Fourth, in 1994 and 2004, eastern and western Ukrainian candidates competed against each other and thus deepened regional divisions, whereas today, the fault line is between the Ukrainian people and a kleptocratic and violent regime. Protests have spread to the majority of Ukraine’s regions, including the heartland of Yanukovych’s support base in Russophone eastern-southern Ukraine. The president has lost control of half the country and has been only able to maintain control in his home base by virtue of the police working alongside sportsmen-skinhead vigilantes. Videos on YouTube provide damning evidence of detained vigilantes in Kyiv who had been given narcotics, metal pipes, and explosives, and in the Dnipropetrovsk governor’s office where they were given baseball bats before being unleashed on protesters. 
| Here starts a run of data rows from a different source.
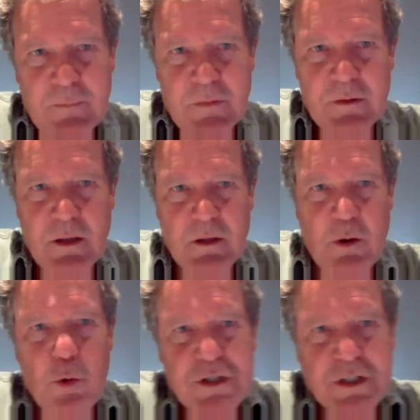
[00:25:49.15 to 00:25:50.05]
the
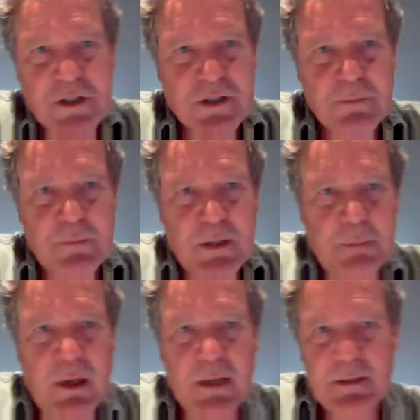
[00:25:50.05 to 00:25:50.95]
court system in
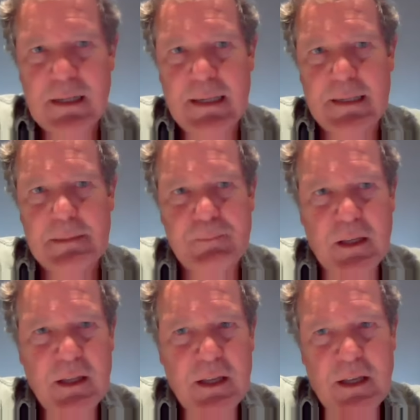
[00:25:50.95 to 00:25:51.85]
Montana.
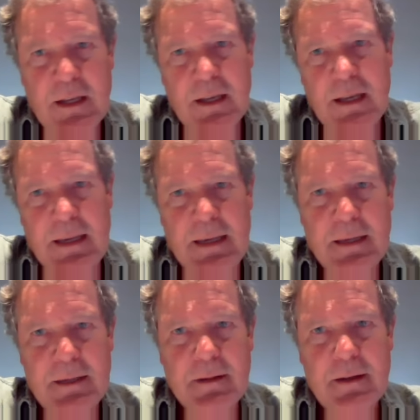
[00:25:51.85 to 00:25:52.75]

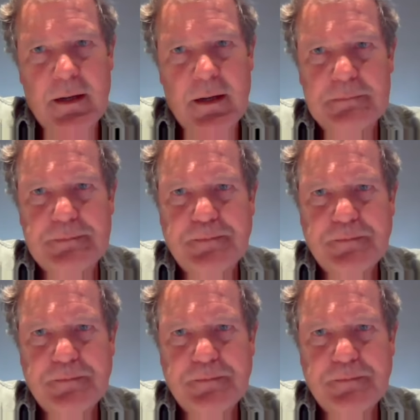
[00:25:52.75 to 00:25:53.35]
And um,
Fifth, the international environment is very different from 2004, with the US and EU now preoccupied with internal problems and distracted by strategic priorities in the Middle East and Iran. Not only is the EU less keen to become a mediator (as it did in 2004), but the more autocratic and thuggish Ukrainian ruling elites are less willing to seek compromise. In 2004, outgoing President Leonid Kuchma was leaving office after two terms and had little to fear; in contrast, Yanukovych and “The Family,” as his clan from his home region in Donetsk have been dubbed, have always been afraid to cede power, and are even more so today.
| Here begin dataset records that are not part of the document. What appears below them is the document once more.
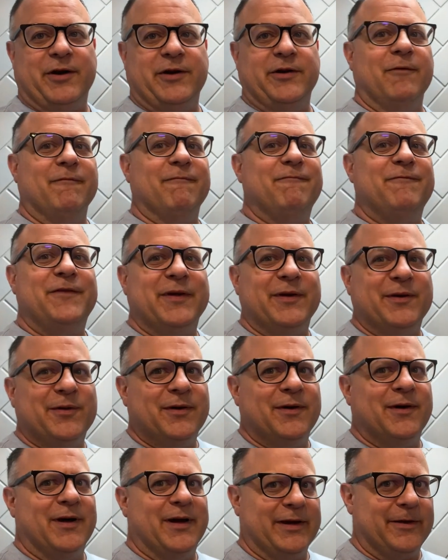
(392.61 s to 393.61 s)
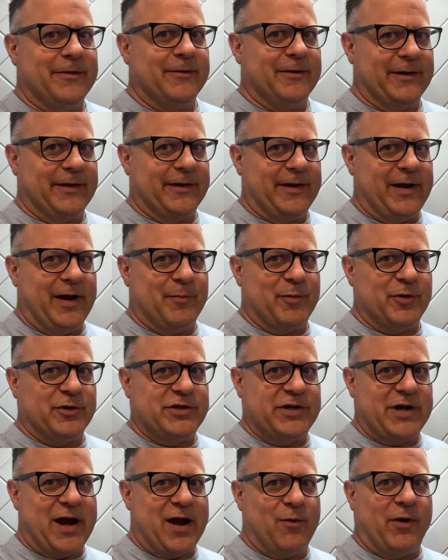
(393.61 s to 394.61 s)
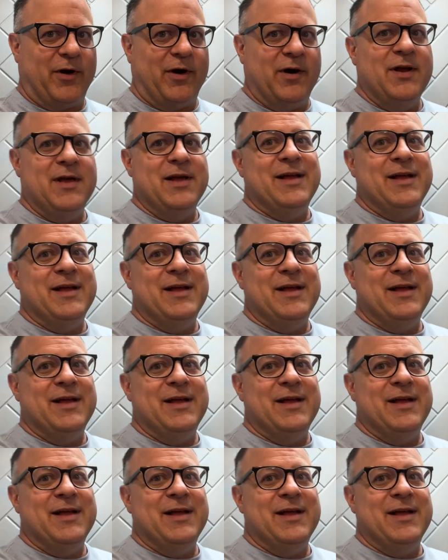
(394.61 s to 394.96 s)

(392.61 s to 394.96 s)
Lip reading: You don't feel like you're in a camper shower.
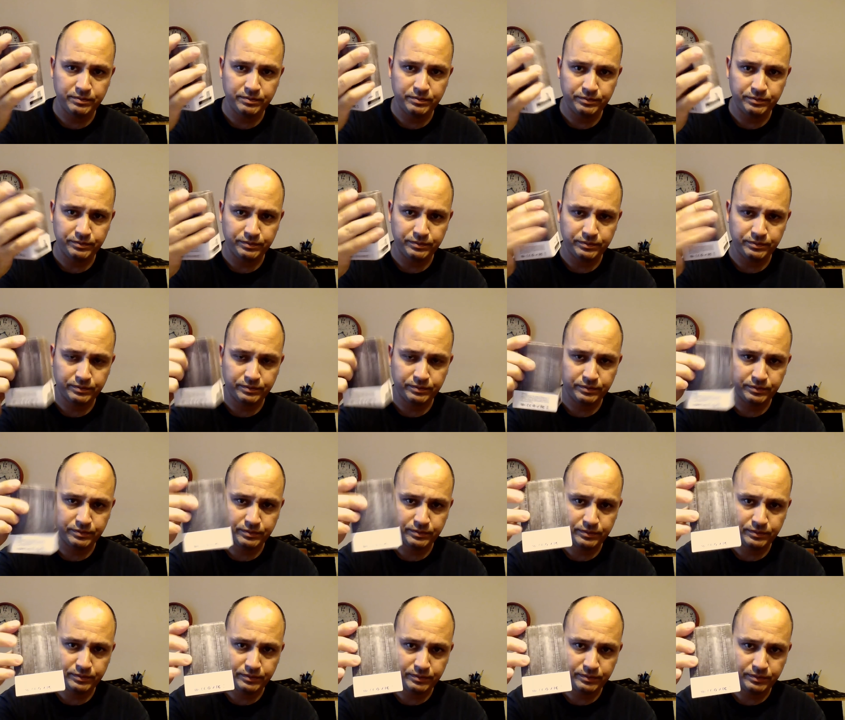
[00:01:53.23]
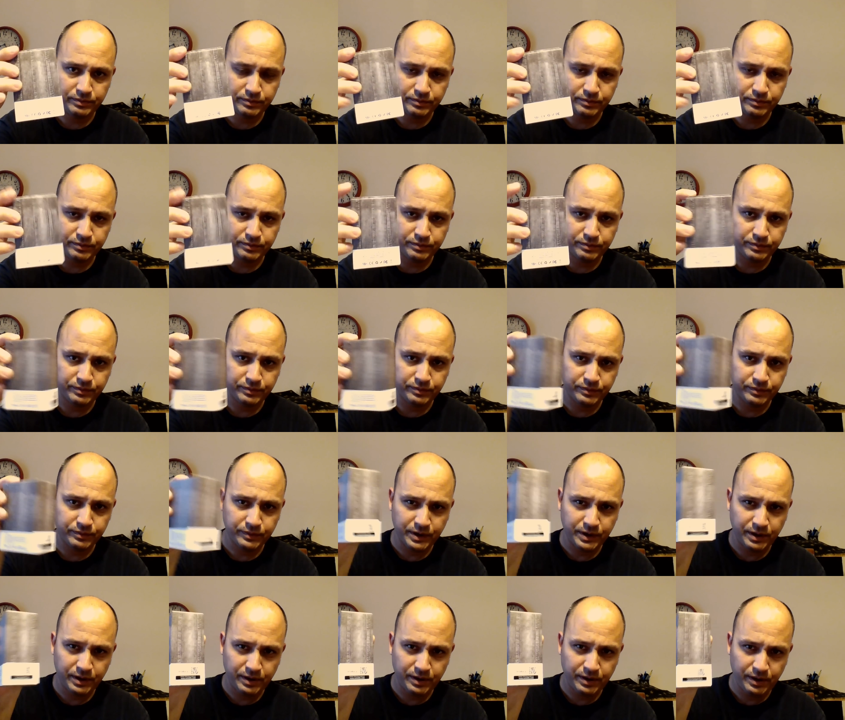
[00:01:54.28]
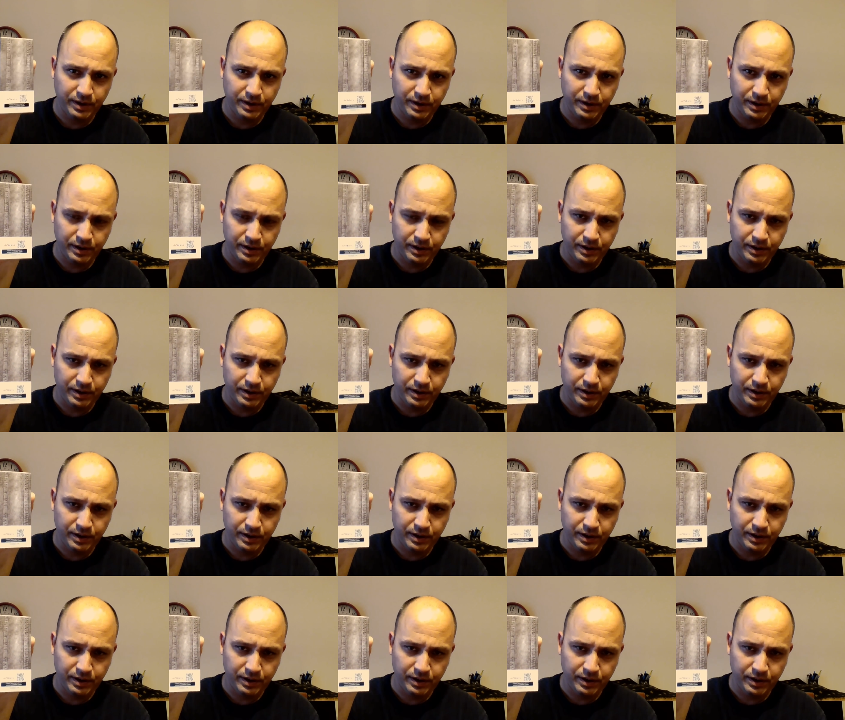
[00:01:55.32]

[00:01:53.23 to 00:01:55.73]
(silence)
Finally, Russian President Vladimir Putin is in a more aggressive mood than he was in 2004. Putin seeks revenge for his personal humiliation in the Orange Revolution when his candidate (Yanukovych) was defeated. He—like most Russians—does not view Ukraine as a sovereign country, and, in his mind, the protests are setting a bad example that could lead to the toppling of other Eurasian autocrats. He also sees Ukraine as key to the building of his Eurasian Union (just as Ukraine’s secession from the USSR in August 1991 was key to the disintegration of the USSR).  Russia will use its three pressure points of the separatist card in the Crimea and Donetsk, which would be far more of a threat to European security than the 2008 Georgian-Russian war; energy cut offs (as in 2006 and 2009); and trade boycott. 

Ukraine’s crisis will not be resolved by Ukrainians acting alone, and a peaceful resolution can only be brought about by international mediation. Canada could act as an honest broker in league with the Organization for Security and Co-operation in Europe (OSCE), while the EU and US are beginning to develop an assistance package for a post-Yanukovych administration. Targeted sanctions and visa blacklists for Ukrainian officials and oligarchs are imperative to send a signal that murder and torture are not tolerated in Europe as well as to facilitate pressure from oligarchs upon the authorities to seek a peaceful outcome. The US and Canada have led the way in these sanctions; it is now time for the EU to follow suit.

Taras Kuzio is a Toronto-based Research Associate at the Centre for Political and Regional Studies, Canadian Institute of Ukrainian Studies, University of Alberta and Non-Resident Fellow at the Centre for Transatlantic Relations, School of Advanced International Relations, Johns Hopkins University, Washington, D.C.